Exercise directions
Your job here is to restate every record exactly, pictures excluded.

Dataset extract
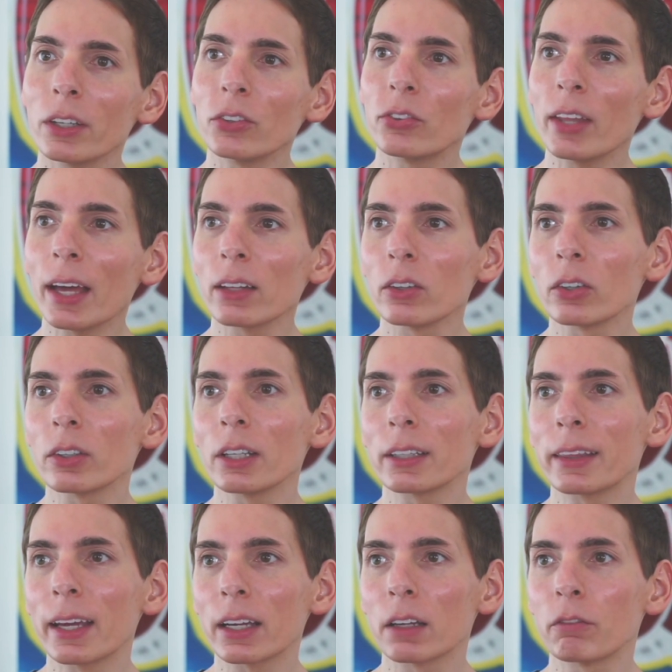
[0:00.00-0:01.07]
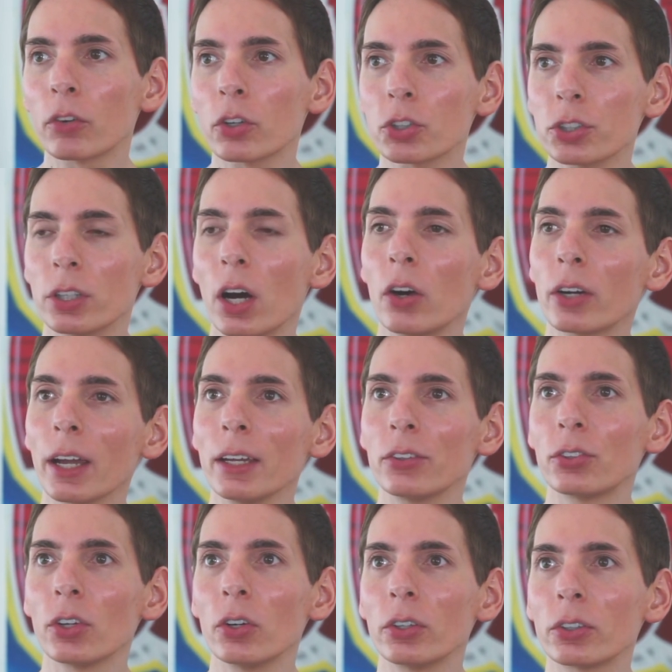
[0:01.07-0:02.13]
does that look like, that conversion? Okay,
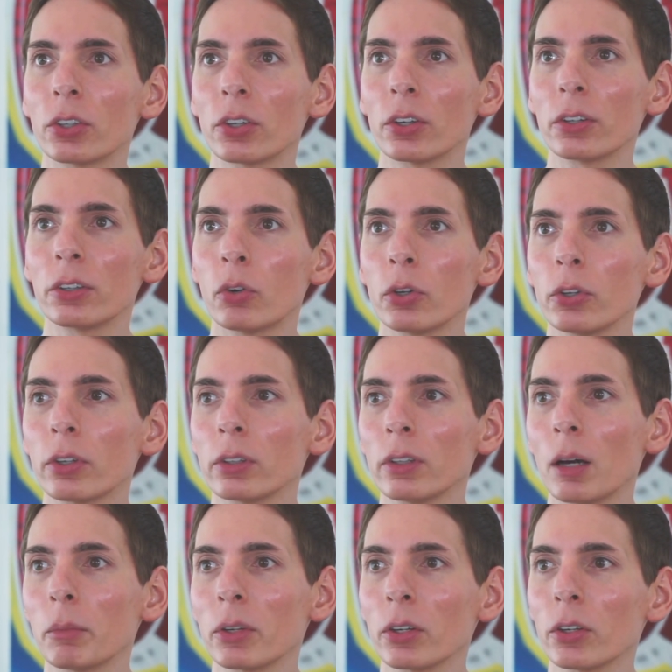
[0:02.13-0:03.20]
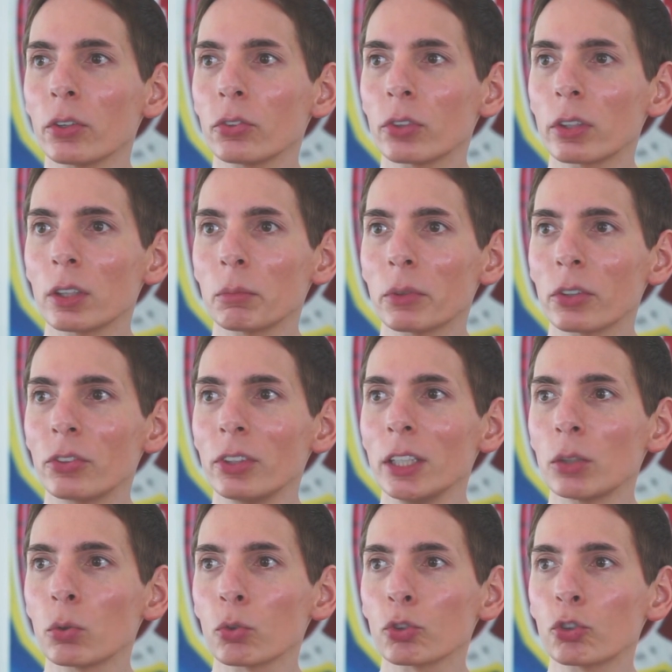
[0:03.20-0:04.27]
so it turned forty kilometers, kilometers
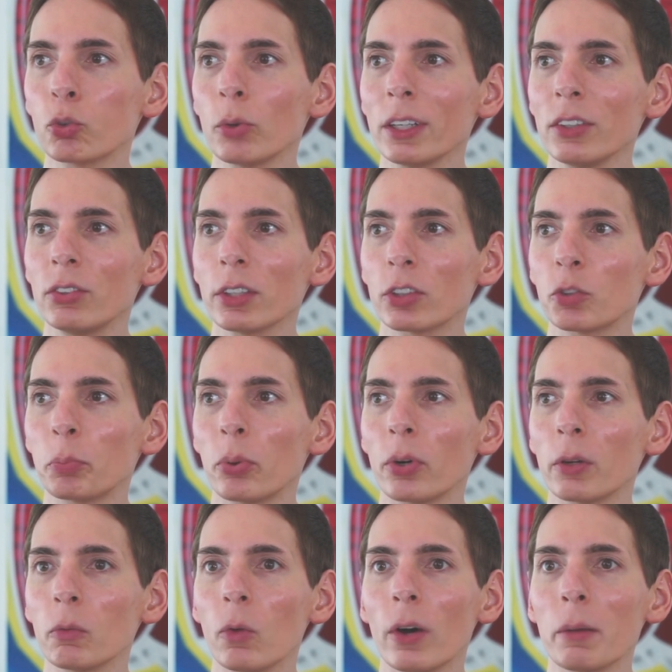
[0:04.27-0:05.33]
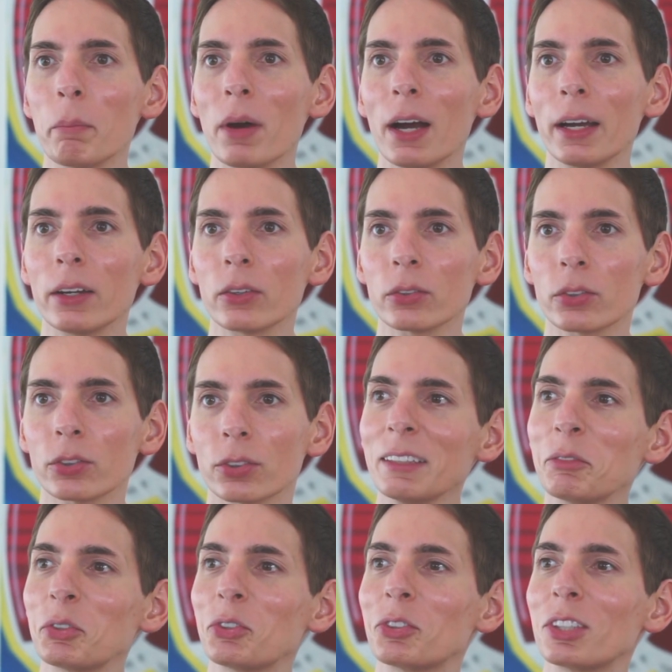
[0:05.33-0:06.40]
equals twenty-six point one miles.
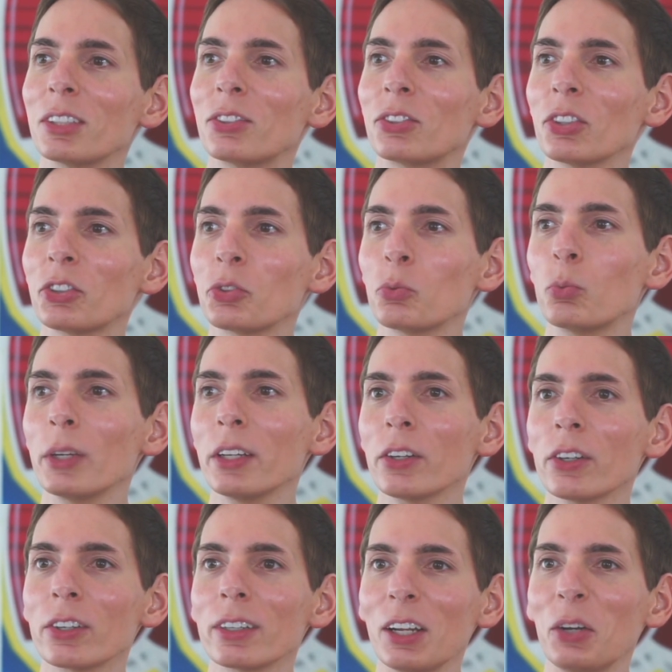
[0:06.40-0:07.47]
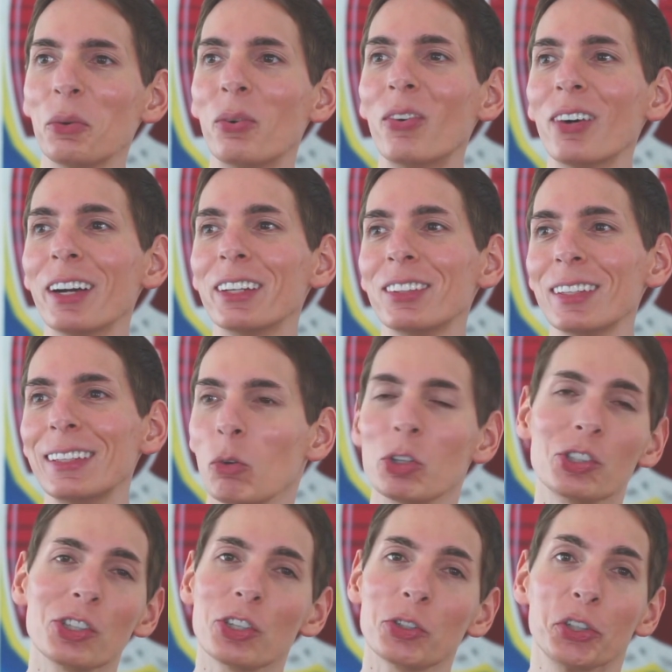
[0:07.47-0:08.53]
It's just such a weird,
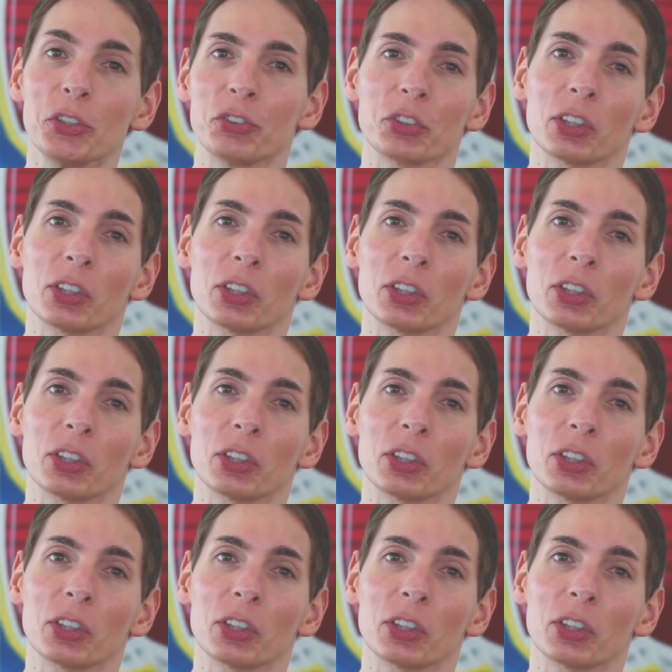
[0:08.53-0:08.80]
we should just use the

Exercise result
[0:00.00-0:01.07]
[0:01.07-0:02.13]
does that look like, that conversion? Okay,
[0:02.13-0:03.20]
[0:03.20-0:04.27]
so it turned forty kilometers, kilometers
[0:04.27-0:05.33]
[0:05.33-0:06.40]
equals twenty-six point one miles.
[0:06.40-0:07.47]
[0:07.47-0:08.53]
It's just such a weird,
[0:08.53-0:08.80]
we should just use the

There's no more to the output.